A clear and compelling memoir
By Anne Jardine
Mary Jayne Blackmore grew up in rural Creston in a farming community. She is the fifth child of Fundamentalist Mormon leader Winston Blackmore’s 137 children, born to Jane, the first of his 25 wives.
This book is an account of Mary Jayne’s life so far, an attempt to make sense of her experiences, and understand the complex forces that have influenced her search for identity. As a little girl, growing up in a big, noisy, hard- working family, she is expected to be obedient, industrious, responsible, respectful. She loves farm life, animals, and the beautiful landscape of the Creston Valley.

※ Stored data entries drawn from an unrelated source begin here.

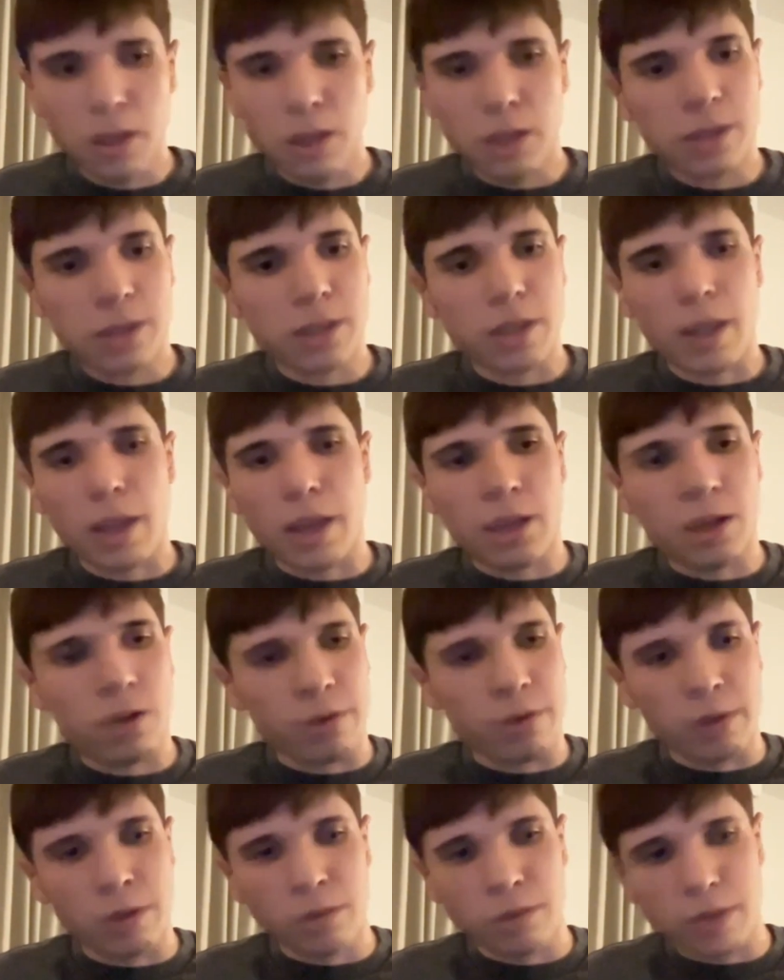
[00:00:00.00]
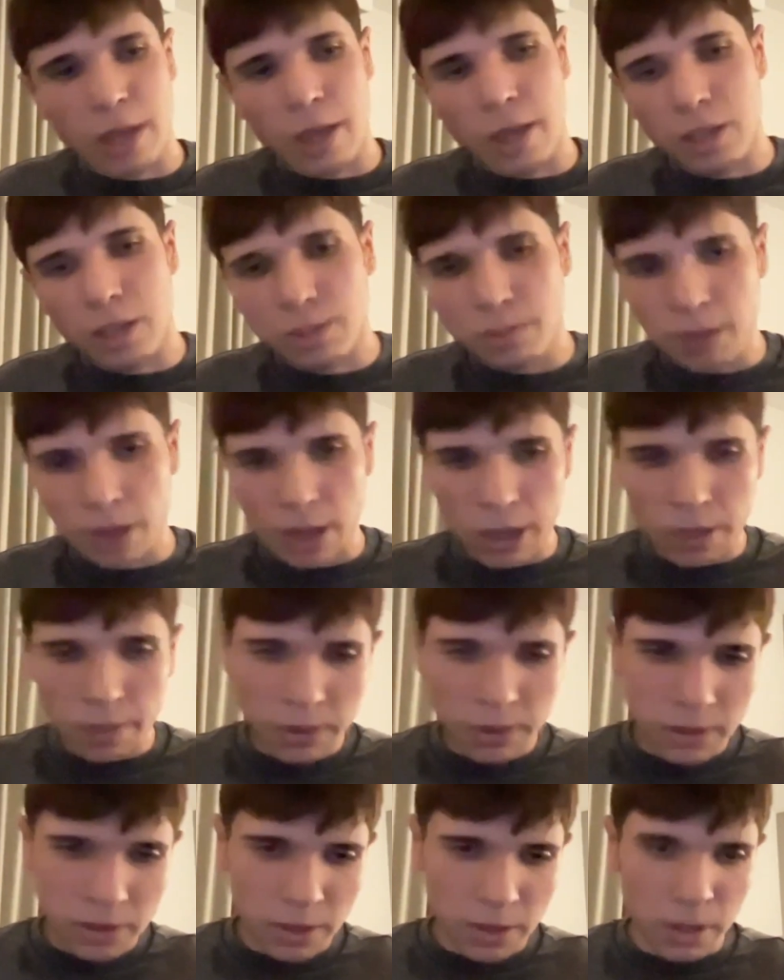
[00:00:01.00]
say you use ASP
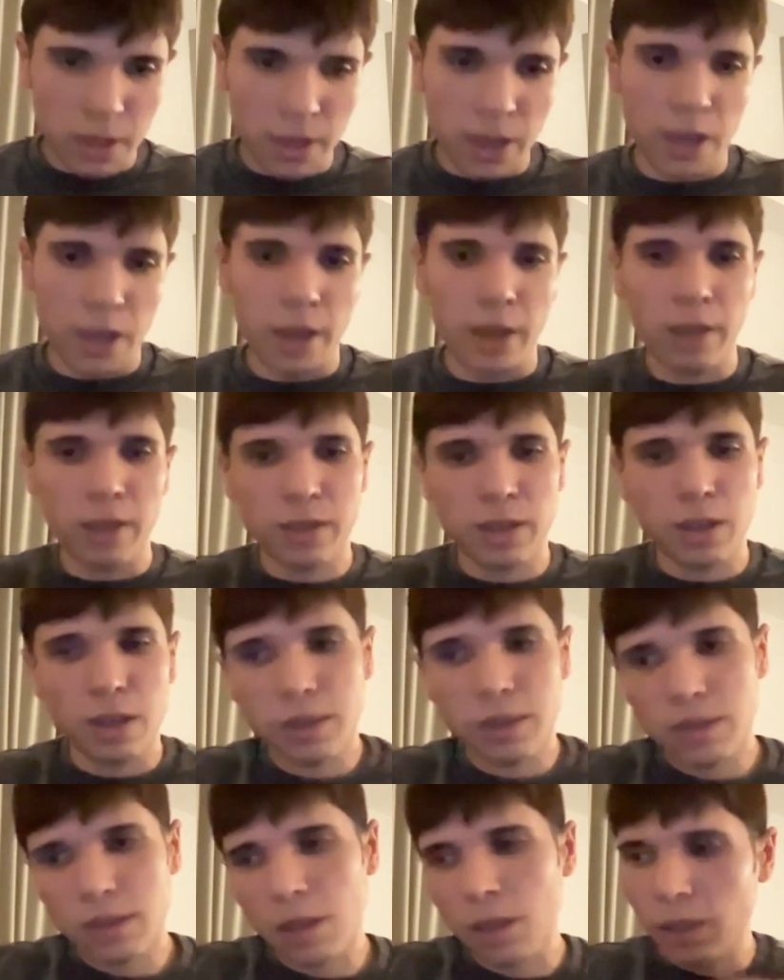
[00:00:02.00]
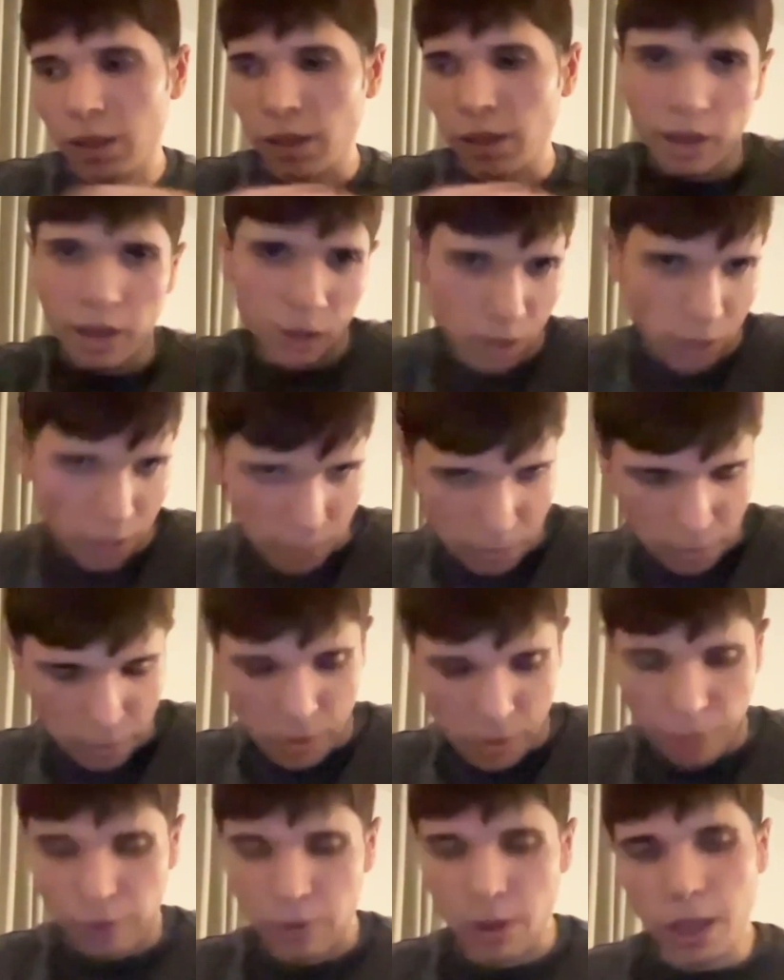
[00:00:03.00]
ABC, XYZ, KLM,
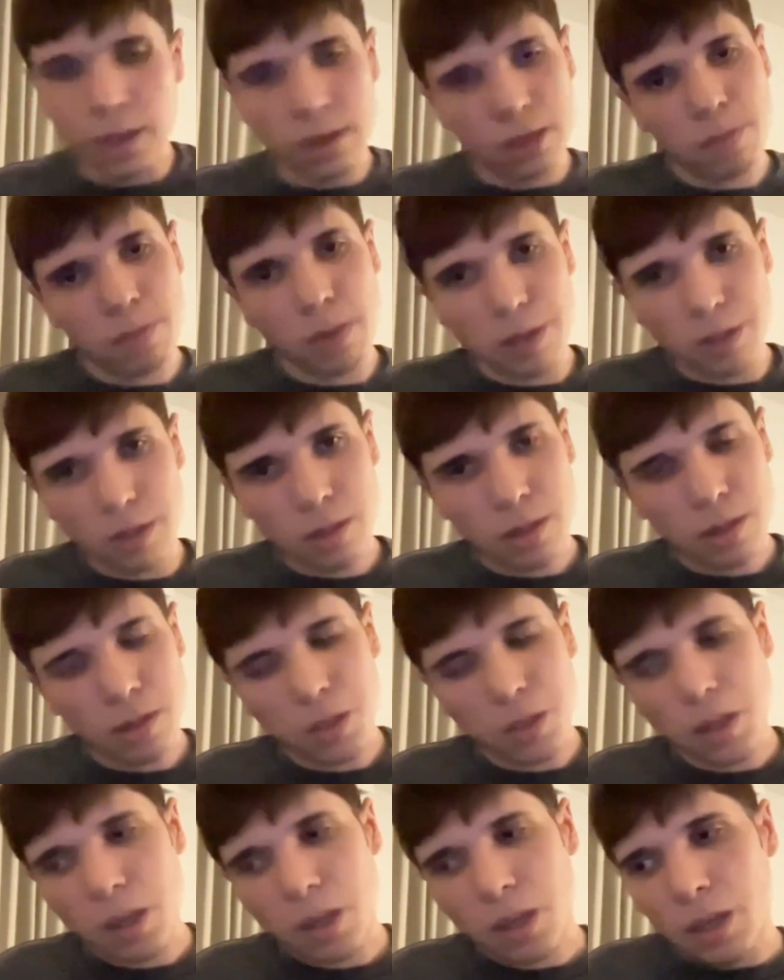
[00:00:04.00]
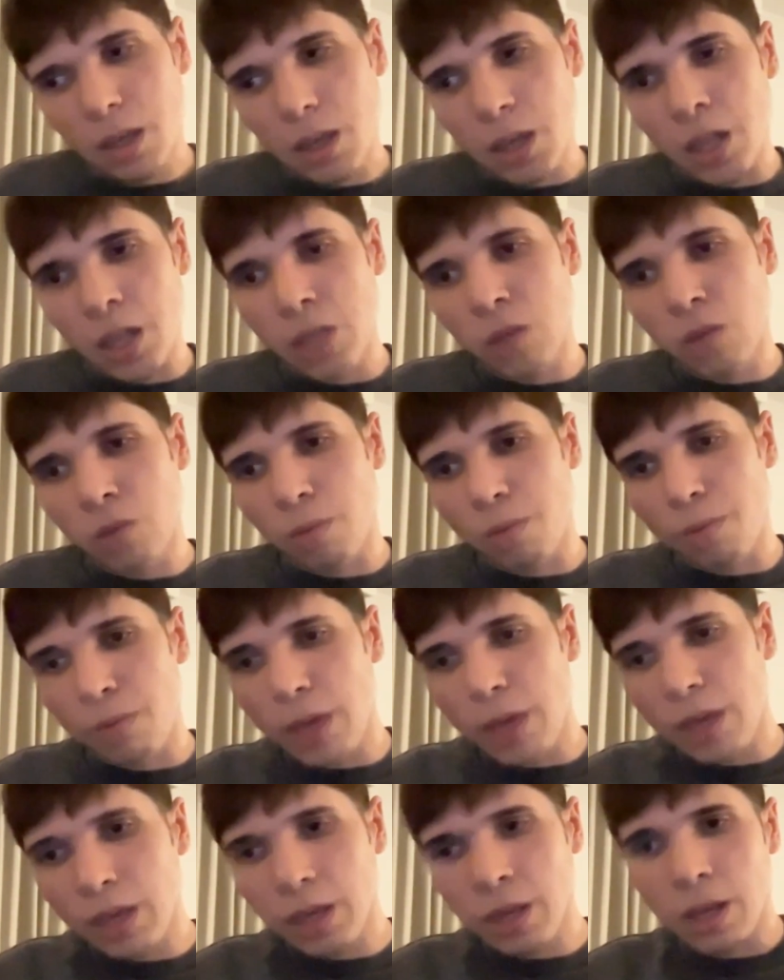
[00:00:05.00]
different ASPs, and you are
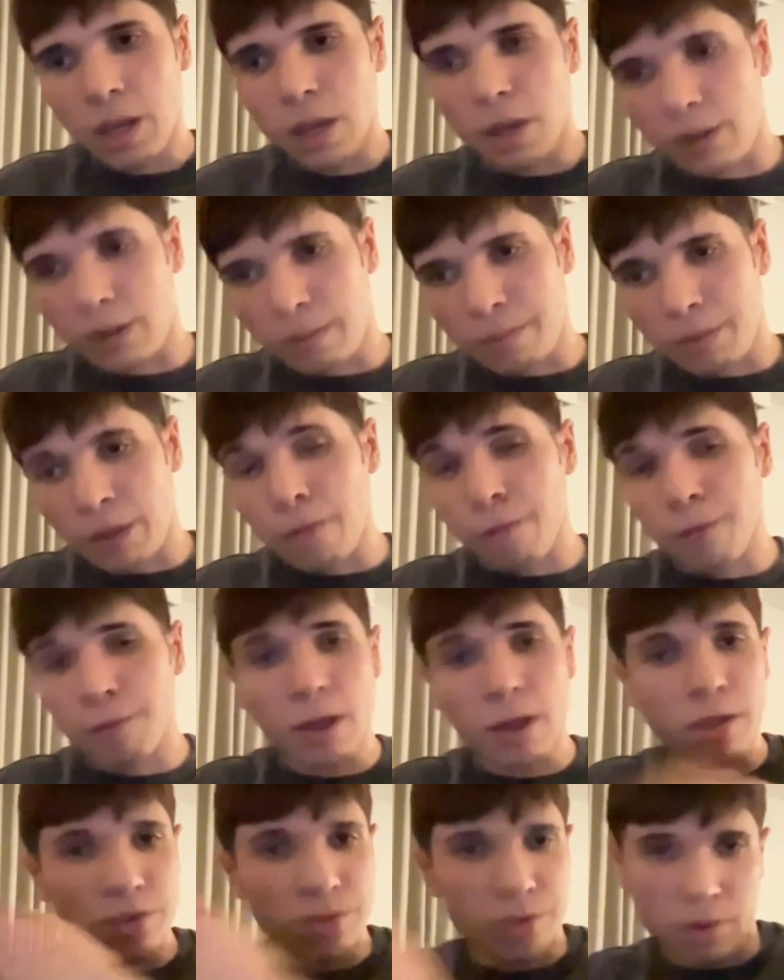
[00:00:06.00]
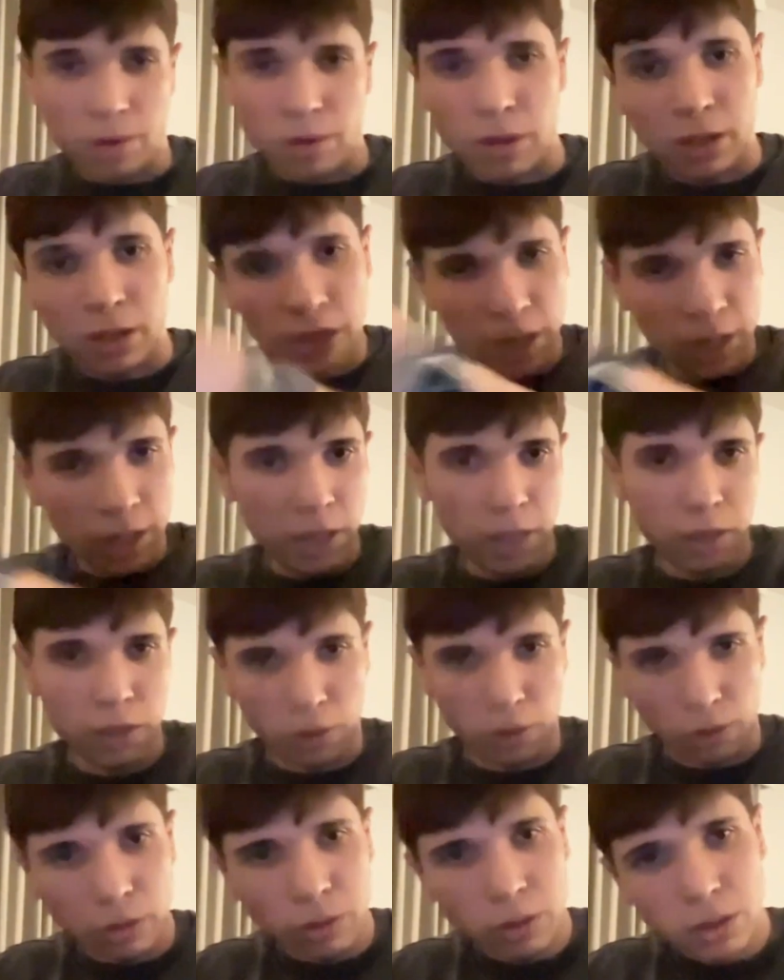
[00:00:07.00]
paying a vendor a Lightning
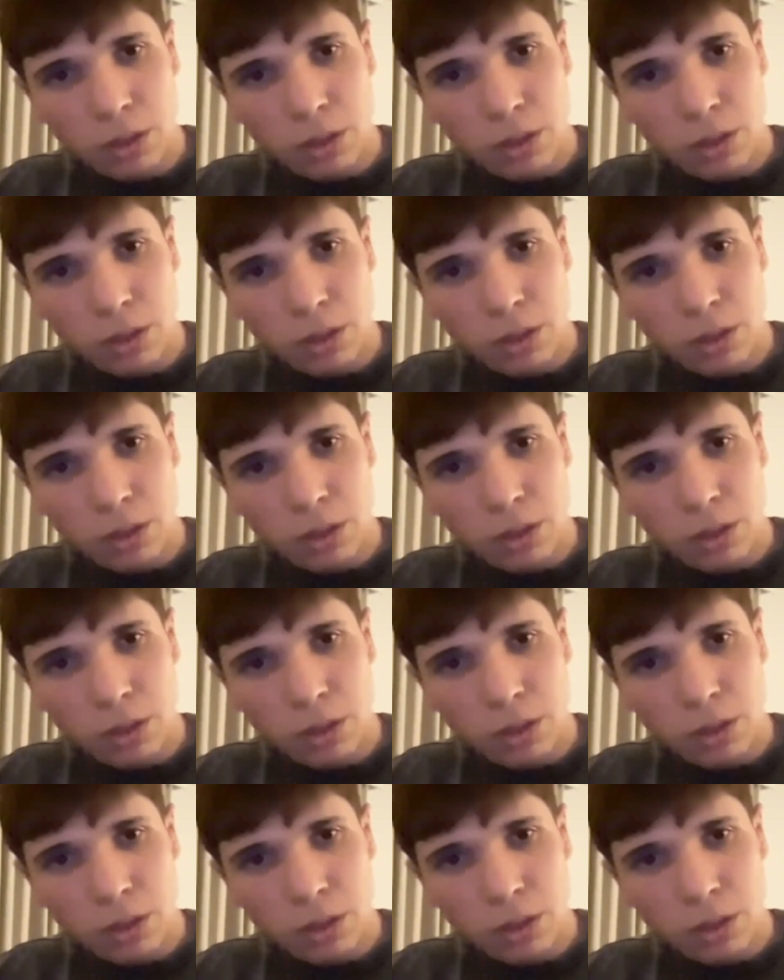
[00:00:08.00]
node,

She loves and admires her parents, who serve as leaders and role models in the community. Though her ideas and beliefs change as she gains awareness, Mary Jayne’s love remains a bedrock constant. She tries earnestly not to judge or condemn her father even as she grows to disagree with his choices. Winston Blackmore’s court battles and the Canadian Charter of Rights and Freedoms become a central part of this story through Mary Jayne’s formative years.
As a young bride in an arranged marriage, she finds life too confining, and decides to educate herself beyond the Grade 10 limits of her local school. She finishes high school by distance ed and goes on to college and university to earn a teacher’s degree, graduating as valedictorian.
She decides that her marriage is too confining, so she separates from her husband after 11 years and co-parents her two children while managing her farm. She takes up a position as teacher in the Bountiful independent school and works hard to win it Dogwood accreditation status under the B.C. Ministry of Education.
She rejects the strict patriarchal Mormon doctrines of her father and uncles. On vacations from school, she travels the world on a spiritual quest to find god on her own terms. She develops her feminist ideas even as she remains loyal to her polygamist mothers and sisters. Mary Jayne’s thought process evolves through the years as her experience widens, but her loving connection to her land and her people always carries her home.
This is a book about a distinct culture seen from the perspective of a unique individual.
The characters of Winston and Jane Blackmore are strongly and lovingly drawn. Their family traditions are richly described. The bitter conflict within the Fundamentalist Mormon hierarchy ravages relationships and bewilders the children of the community. The criminalization of polygamy and resulting court cases disrupt the peace of Winston’s entire extended clan, and threaten to tear Bountiful to shreds, but so do the effects of modern media and consumer culture.
Mary Jayne’s style is clear and compelling, and her title truly defines her task in writing this memoir. It’s not an easy balance, but it is, in a way, her life’s work.